接连不断。
苍墨蛇尾长而粗硕,被两条“小鞭子"抽打,不痛不痒。但他仍旧像受不住似的,一举掀开被褥,红着眼,将两个崽给嬉进怀里。卷毛崽崽摸他脸:"爹,哭。”
苍墨嘴硬哼声:“没有。”
另一个蜜皮崽崽睁大眼睛,重复:“哭。”被两个小崽轮番戳破,苍墨烦躁地甩着蛇尾,重新埋进被窝里。两个崽崽游弋过去,用小胖手将他扒拉出来,跟他要娘。那一声声的催促,想到苏烟媚与旁人成双成对,苍墨悲从中来,简直委屈得要命。
他埋着头,死活不出来。
两双小手扒拉间,将那支绾发的神木簪给弄掉,坠地时发出一声轻响。苍墨连忙扭头去看。
他伸手捞过,将那支刻有姓氏的神木簪给紧紧攥在掌中。这是她留给他的信物。
让他去羲和宗找她。
那女人那样喜欢他,背叛同伴救他,陪他渡过发情期,连他的蛇信都爱吃,肯定不会骗他的。
蛇蛇又振奋起来。
他回忆起刚刚所见,明明才入秋,少年却披着温暖的狐裘,明显是身体不好。
若是重病,街道行人拥挤,苏烟媚护着他,倒也情有可原。蛇蛇越想越觉得是这样,鼻腔里轻轻哼一声,坐在榻上,用神木簪将完全披散的墨发重新绾好。
能感受到他突然松快的情绪,两个崽乖乖爬到他怀里,仰着脸,睁着绿莹莹的大眼睛看他。
苍墨挨个摸摸头,思绪不禁发散,想到那或许是苏烟媚的亲人,也可能是苏烟媚被迫接受的“未婚夫"。
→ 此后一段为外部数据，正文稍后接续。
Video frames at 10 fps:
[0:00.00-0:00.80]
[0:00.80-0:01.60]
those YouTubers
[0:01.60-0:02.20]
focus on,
听闻那些自诩正派的人族宗门,就喜欢搞这种乱点鸳鸯谱的事。一想到苏烟媚处境如此艰难,不仅自身难以保全,还要被逼着同那个病秧子成亲,蛇蛇便勃然大怒。
哼,他刚刚就不应该逃的。
恢复自信,甚至是暗爽的蛇蛇,已然忘却方才惊惶的模样,只一心要将苏烟媚给救出来。
休息一夜,蛇蛇重整旗鼓,带崽万里寻妻。他一边走,一边穿梭虚空,七日时间,便带着两个崽崽,来到羲和宗的山门外。
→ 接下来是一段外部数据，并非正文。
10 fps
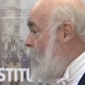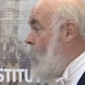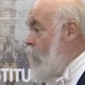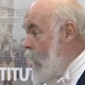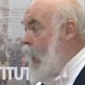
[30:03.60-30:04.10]

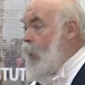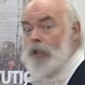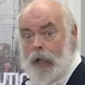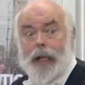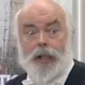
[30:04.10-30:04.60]
floor of the
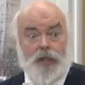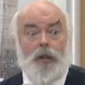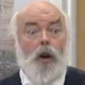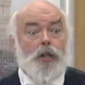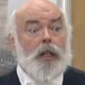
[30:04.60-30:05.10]
House, like as
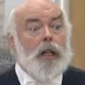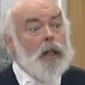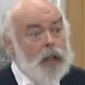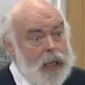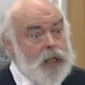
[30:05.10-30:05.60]
not,
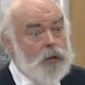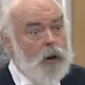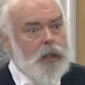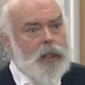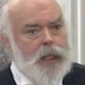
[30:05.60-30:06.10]
later
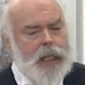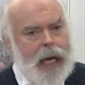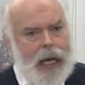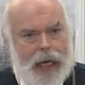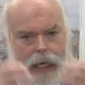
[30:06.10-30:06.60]
on in the
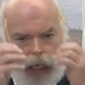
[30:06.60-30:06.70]
day.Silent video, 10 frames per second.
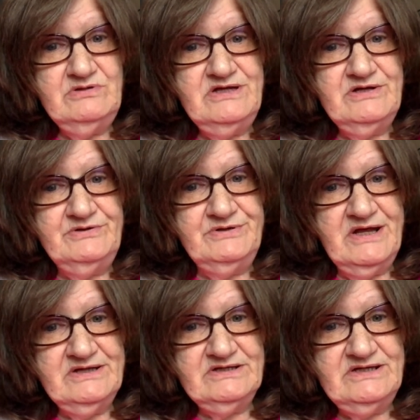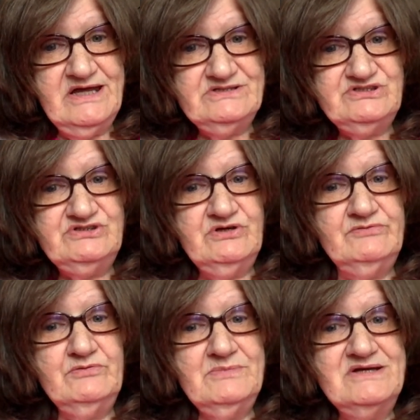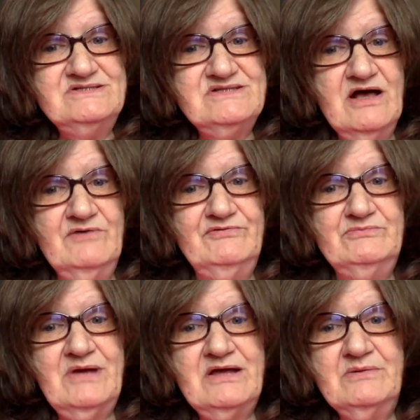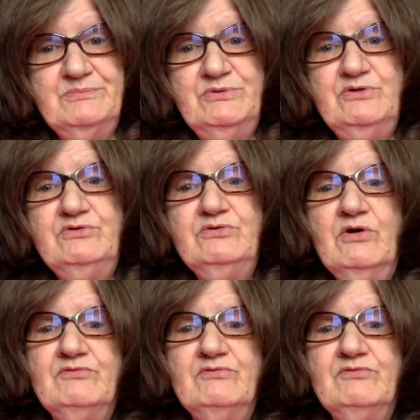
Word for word: the internet connection, over myself and my computer,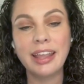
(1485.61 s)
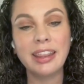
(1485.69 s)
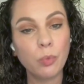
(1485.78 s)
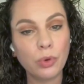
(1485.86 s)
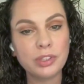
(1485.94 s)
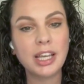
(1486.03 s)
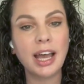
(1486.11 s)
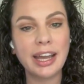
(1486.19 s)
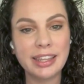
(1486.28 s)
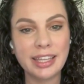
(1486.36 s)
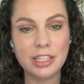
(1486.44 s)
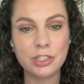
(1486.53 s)
And then we'll
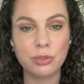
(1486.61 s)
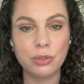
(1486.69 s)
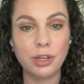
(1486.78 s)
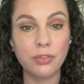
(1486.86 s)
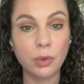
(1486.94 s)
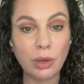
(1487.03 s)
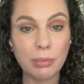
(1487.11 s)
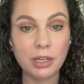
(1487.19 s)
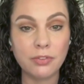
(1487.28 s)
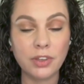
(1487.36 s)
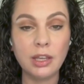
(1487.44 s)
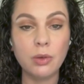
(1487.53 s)
tie the history of the
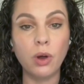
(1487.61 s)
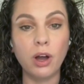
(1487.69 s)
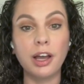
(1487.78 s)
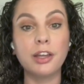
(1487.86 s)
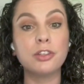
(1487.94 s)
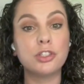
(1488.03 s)
women of Eatwat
他没有贸然闯进去,而是询问守在山门前的弟子,说出自己要找之人的名姓。
守山的是两名外门弟子,不知尊者夫人的名讳,也认不出面前站着的是一条化神期的蛇妖。
苍墨给了对方一些品相极佳的灵玉。
外门弟子收了好处,用传音符帮忙跟相识的内门师兄打听。那内门师兄是拂薇的徒弟之一,自然知晓师尊口中常挂着的那位的名姓。他提醒道:"尊者夫人的名讳,莫要再提。”“等在山门的那位,可是尊者夫人的友人?我可帮忙向玉清山通传。”外门弟子并未避着苍墨,因而听见尊者夫人这几个字,即便是偏深的蜜色皮肤,也难掩被打击的脸色。
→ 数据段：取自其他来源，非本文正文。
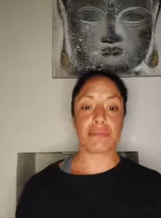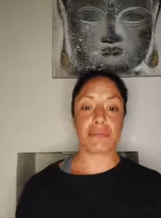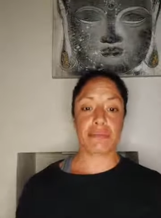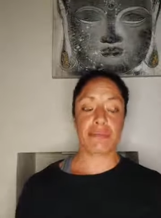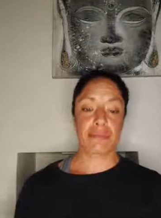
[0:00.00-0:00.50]

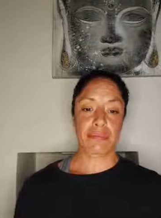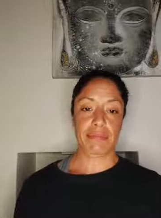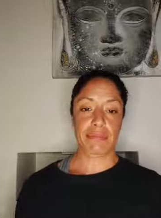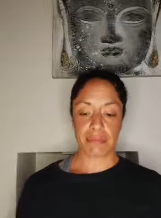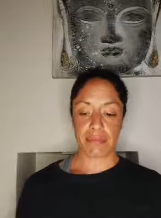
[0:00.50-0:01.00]

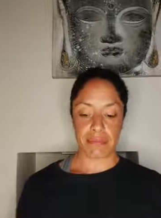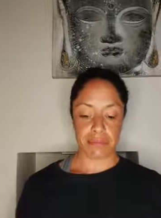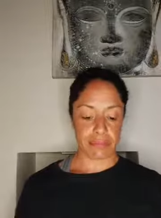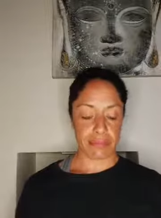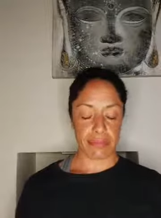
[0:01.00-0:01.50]

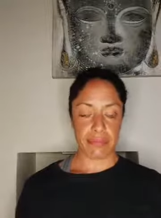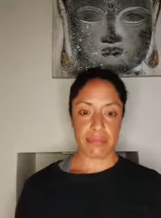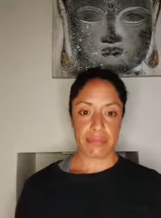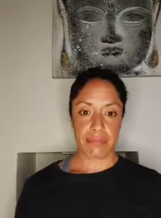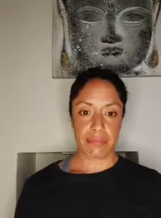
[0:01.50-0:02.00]
Nobody speaks.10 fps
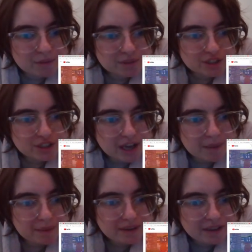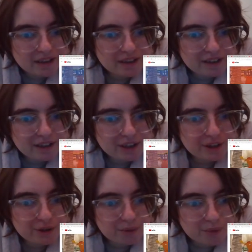Dubstep
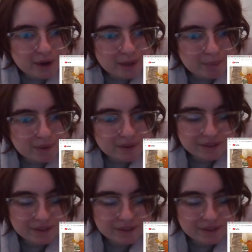and ear rape.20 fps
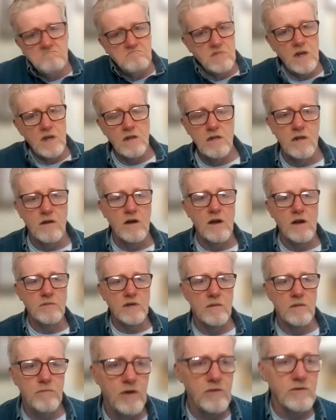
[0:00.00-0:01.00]
Then, you know, I'm
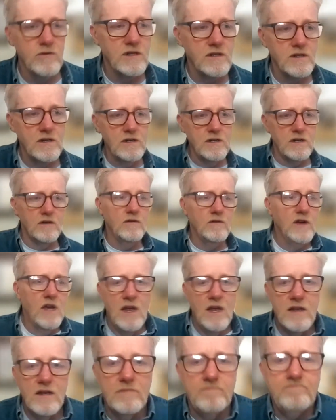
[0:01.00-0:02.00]
going to post, you know,
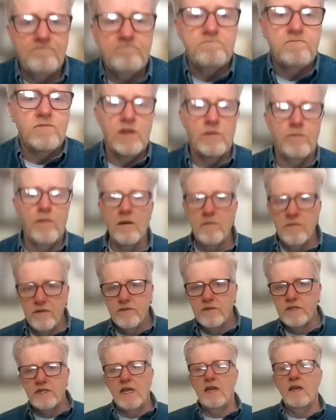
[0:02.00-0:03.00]
the meme
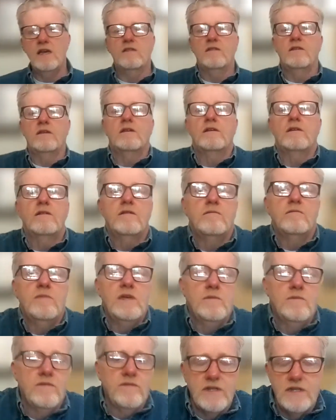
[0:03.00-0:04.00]
of the day, the
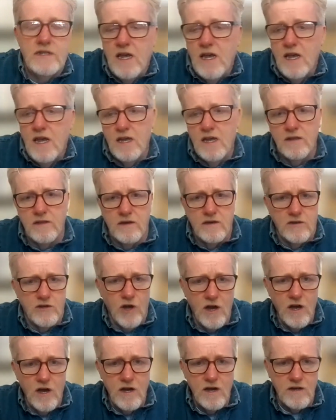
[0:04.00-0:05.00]
meme of the day, the
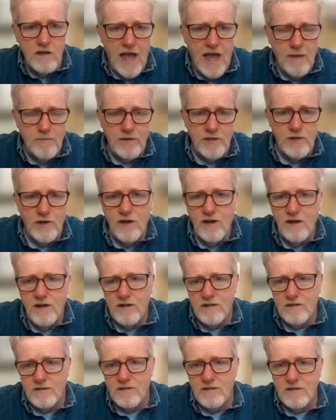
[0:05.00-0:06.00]
dog, happy
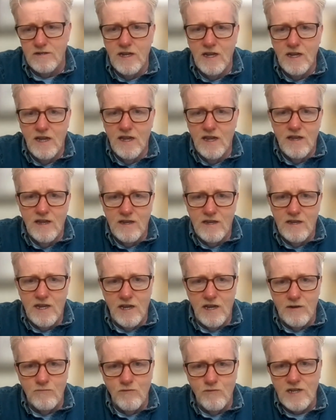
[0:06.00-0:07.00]
dog, the
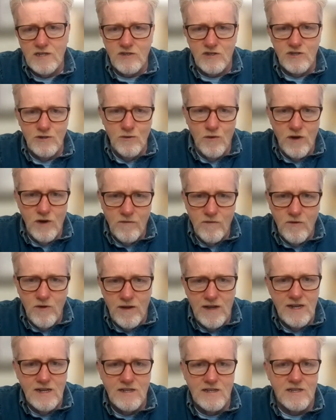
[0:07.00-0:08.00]
kitten rescue, whatever
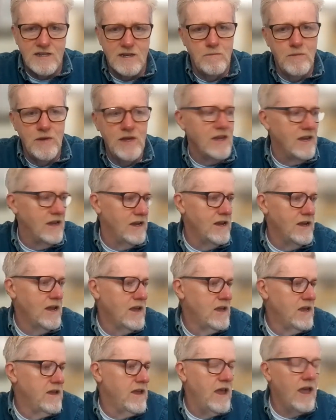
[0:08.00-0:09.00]
it needs to be,
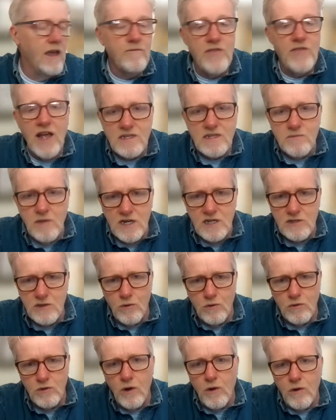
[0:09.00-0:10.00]
if that's my
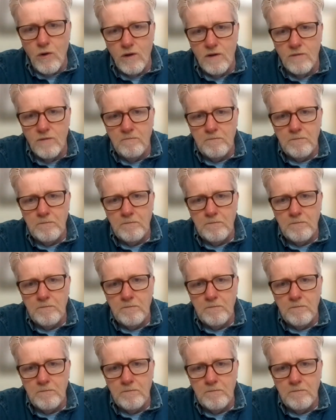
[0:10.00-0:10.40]
sole goal.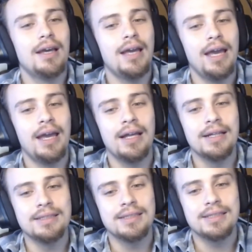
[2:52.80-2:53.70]

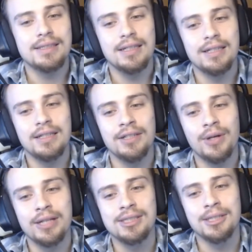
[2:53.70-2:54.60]
And, you know,
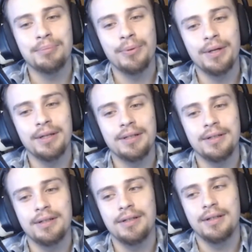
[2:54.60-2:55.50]
at some point
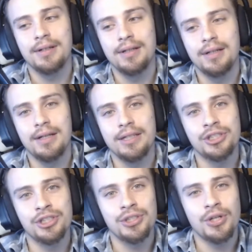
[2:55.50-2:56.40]

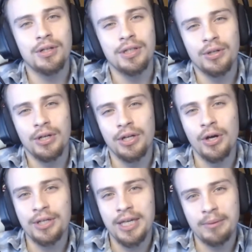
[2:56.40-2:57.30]
it
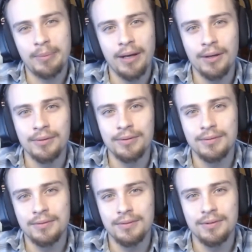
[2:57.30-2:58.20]
all came about,
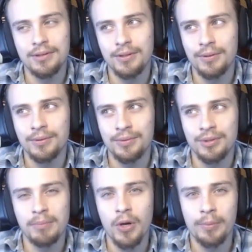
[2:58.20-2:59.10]
you know,
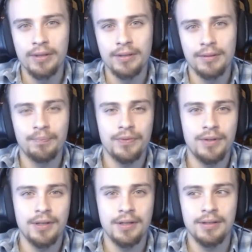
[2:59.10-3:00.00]
the moment,
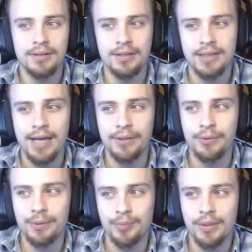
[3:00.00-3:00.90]
the gathering with my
外门弟子不明所以,恭敬询问,得知对方名姓后,那边的内门师兄,便结束传音,向玉清山那边通传。
苍墨表情还怔怔的。
那两名外门弟子也不敢怠慢他,从储物戒里搬出一把椅子,让他抱着孩子休息。
听着弟子小声地议论,感叹曦玄尊者与尊者夫人数百年的恩爱不减时,苍墨有些恍惚。
她,原是别人的妻子吗?
没有什么迫害,没有什么处境艰难,她早已跟那个什么尊者成亲数百年…他们感情很好。
那他算什么?
她怎么能这样玩弄他……
他还给她生了两个孩子。
孩子乖乖待在襁褓里,可苍墨连抱着襁褓的手都在抖。他不知道自己还待在这里做什么,只是眼圈泛红,固执地坐着。消息很快传至玉清山,有一位自称尊者夫人的友人,名唤苍墨,来此拜访。当时的苏烟媚正给曦玄端去补汤,得知苍墨来找她,立即下了山。或许是她表现得有些着急,曦玄心下不安,将那碗补汤喝完,哄睡两个孩子,左思右想后,还是下了山。